• Task to complete:
With the pictures left out, output the records below exactly.

• Available data:
[Start of section]

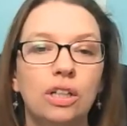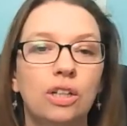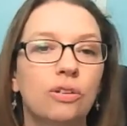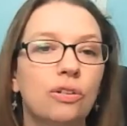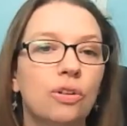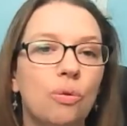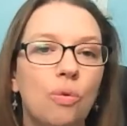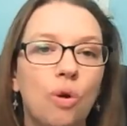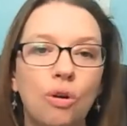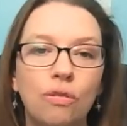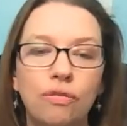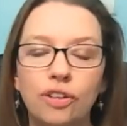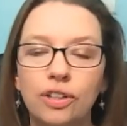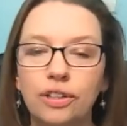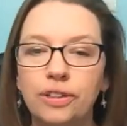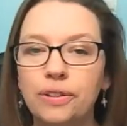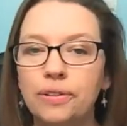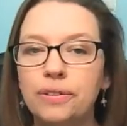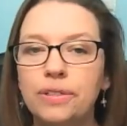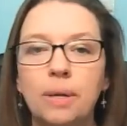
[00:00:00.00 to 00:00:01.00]
go
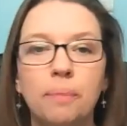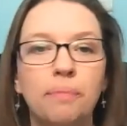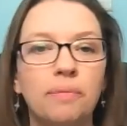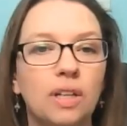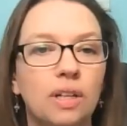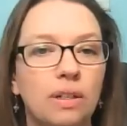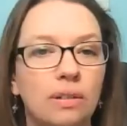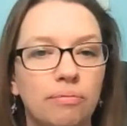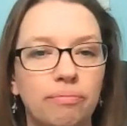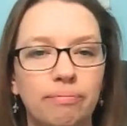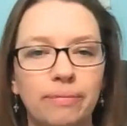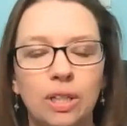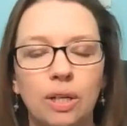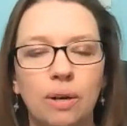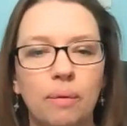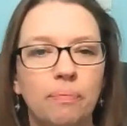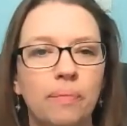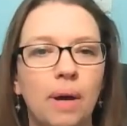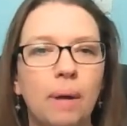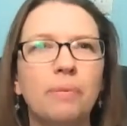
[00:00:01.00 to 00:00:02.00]
over something.
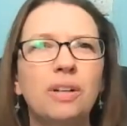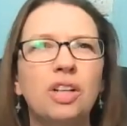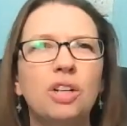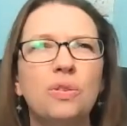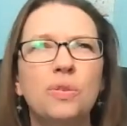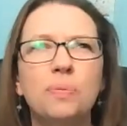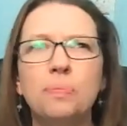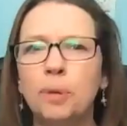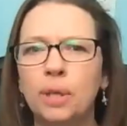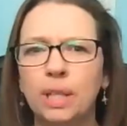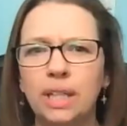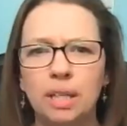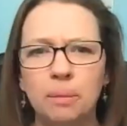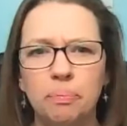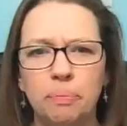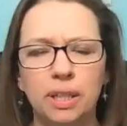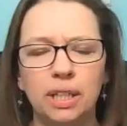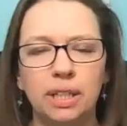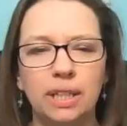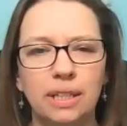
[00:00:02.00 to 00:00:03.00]
I'm going to use
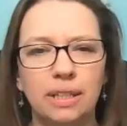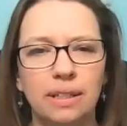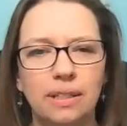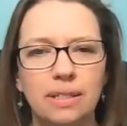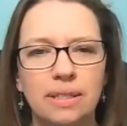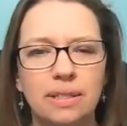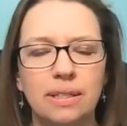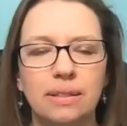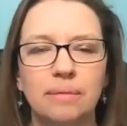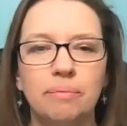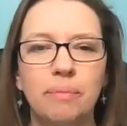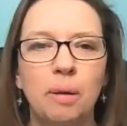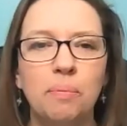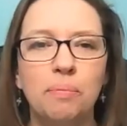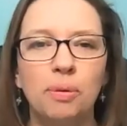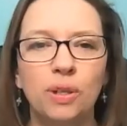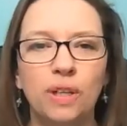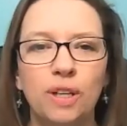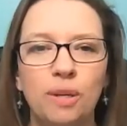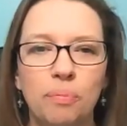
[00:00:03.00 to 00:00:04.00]
bookkeeper because my
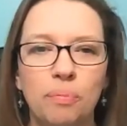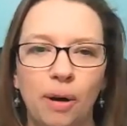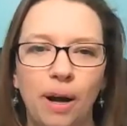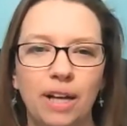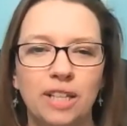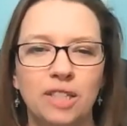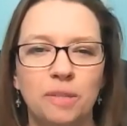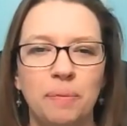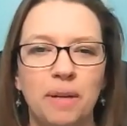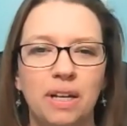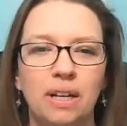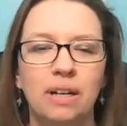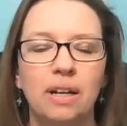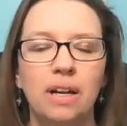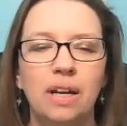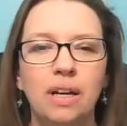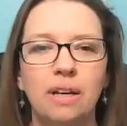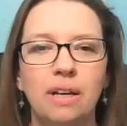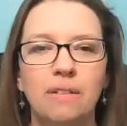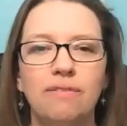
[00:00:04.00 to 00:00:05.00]
bookkeeper has been
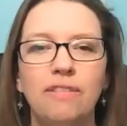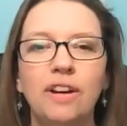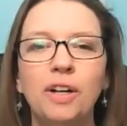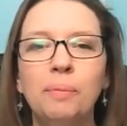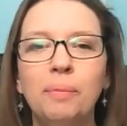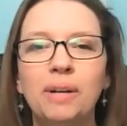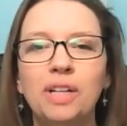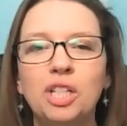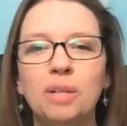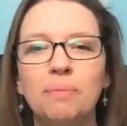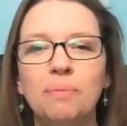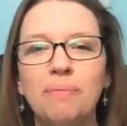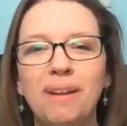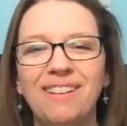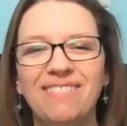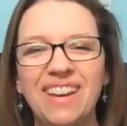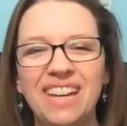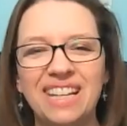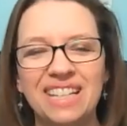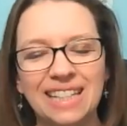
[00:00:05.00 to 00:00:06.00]
very much in my
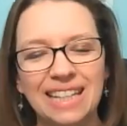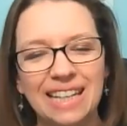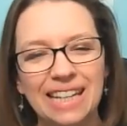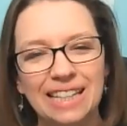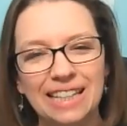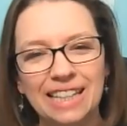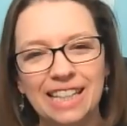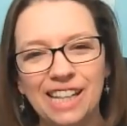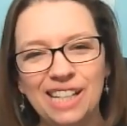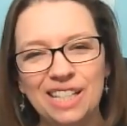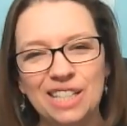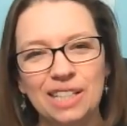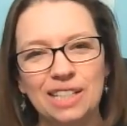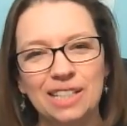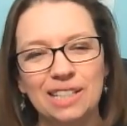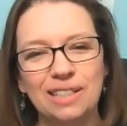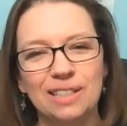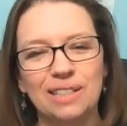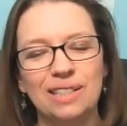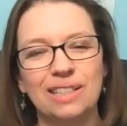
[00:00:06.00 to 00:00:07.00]
face lately
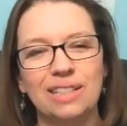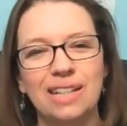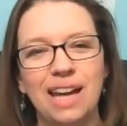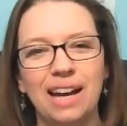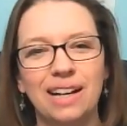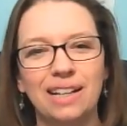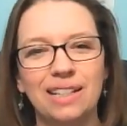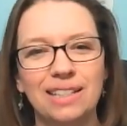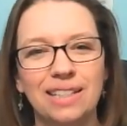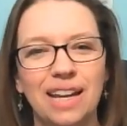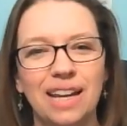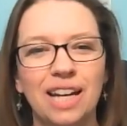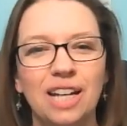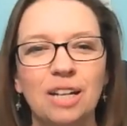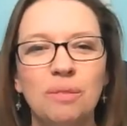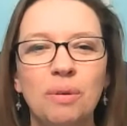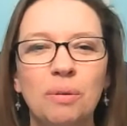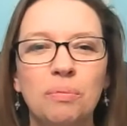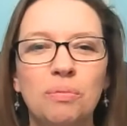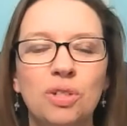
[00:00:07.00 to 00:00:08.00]
since it's tax
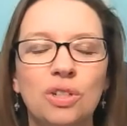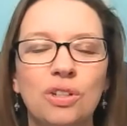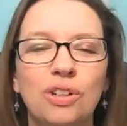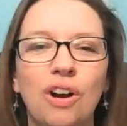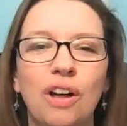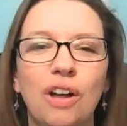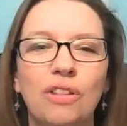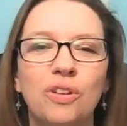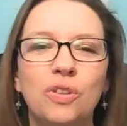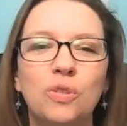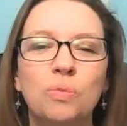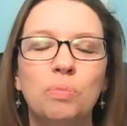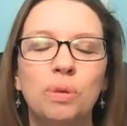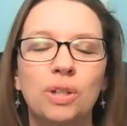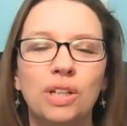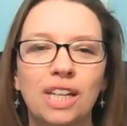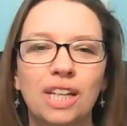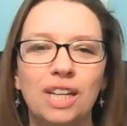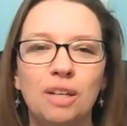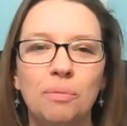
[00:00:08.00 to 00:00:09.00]
time. I'm sure all those
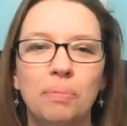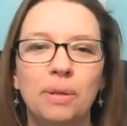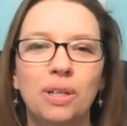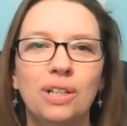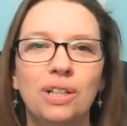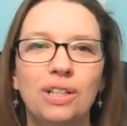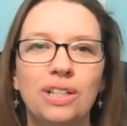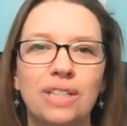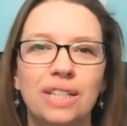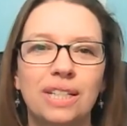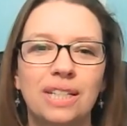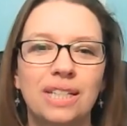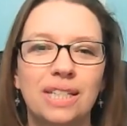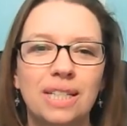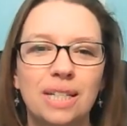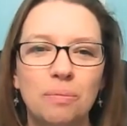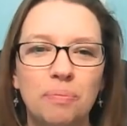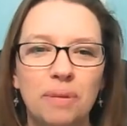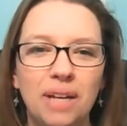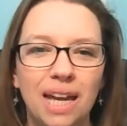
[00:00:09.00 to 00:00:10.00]
bookkeepers and
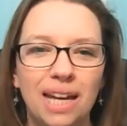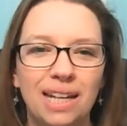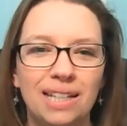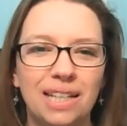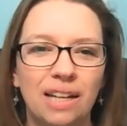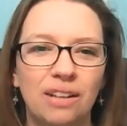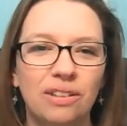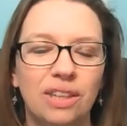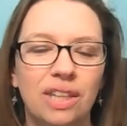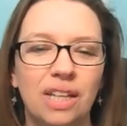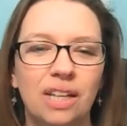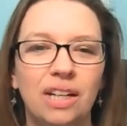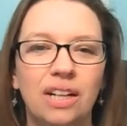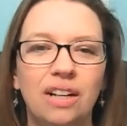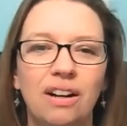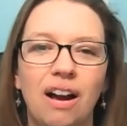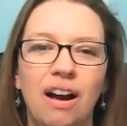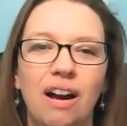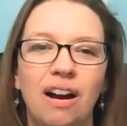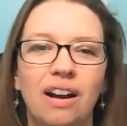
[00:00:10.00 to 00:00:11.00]
CPAs out
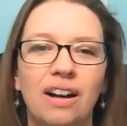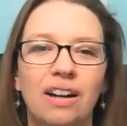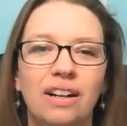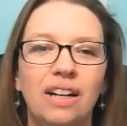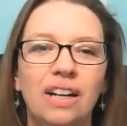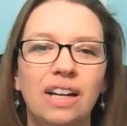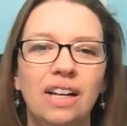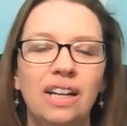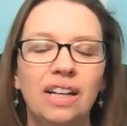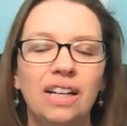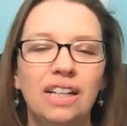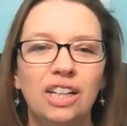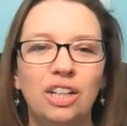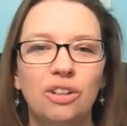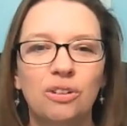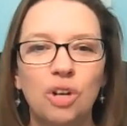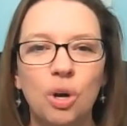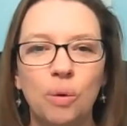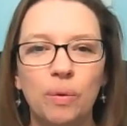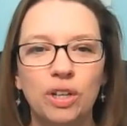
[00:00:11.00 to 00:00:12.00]
there are,
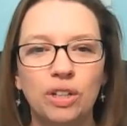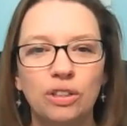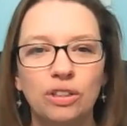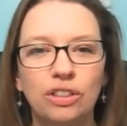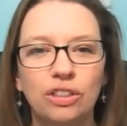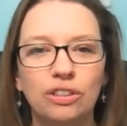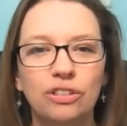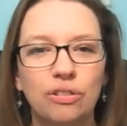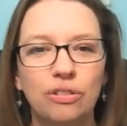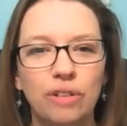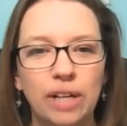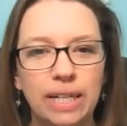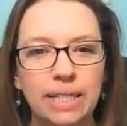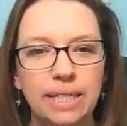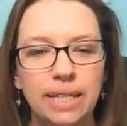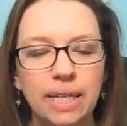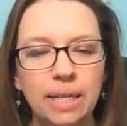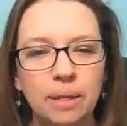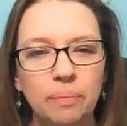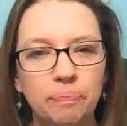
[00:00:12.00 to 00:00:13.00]
going a little
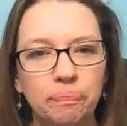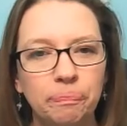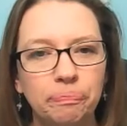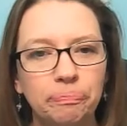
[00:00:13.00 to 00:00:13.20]
crazy,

[End of section]

• Response:
[00:00:00.00 to 00:00:01.00]
go
[00:00:01.00 to 00:00:02.00]
over something.
[00:00:02.00 to 00:00:03.00]
I'm going to use
[00:00:03.00 to 00:00:04.00]
bookkeeper because my
[00:00:04.00 to 00:00:05.00]
bookkeeper has been
[00:00:05.00 to 00:00:06.00]
very much in my
[00:00:06.00 to 00:00:07.00]
face lately
[00:00:07.00 to 00:00:08.00]
since it's tax
[00:00:08.00 to 00:00:09.00]
time. I'm sure all those
[00:00:09.00 to 00:00:10.00]
bookkeepers and
[00:00:10.00 to 00:00:11.00]
CPAs out
[00:00:11.00 to 00:00:12.00]
there are,
[00:00:12.00 to 00:00:13.00]
going a little
[00:00:13.00 to 00:00:13.20]
crazy,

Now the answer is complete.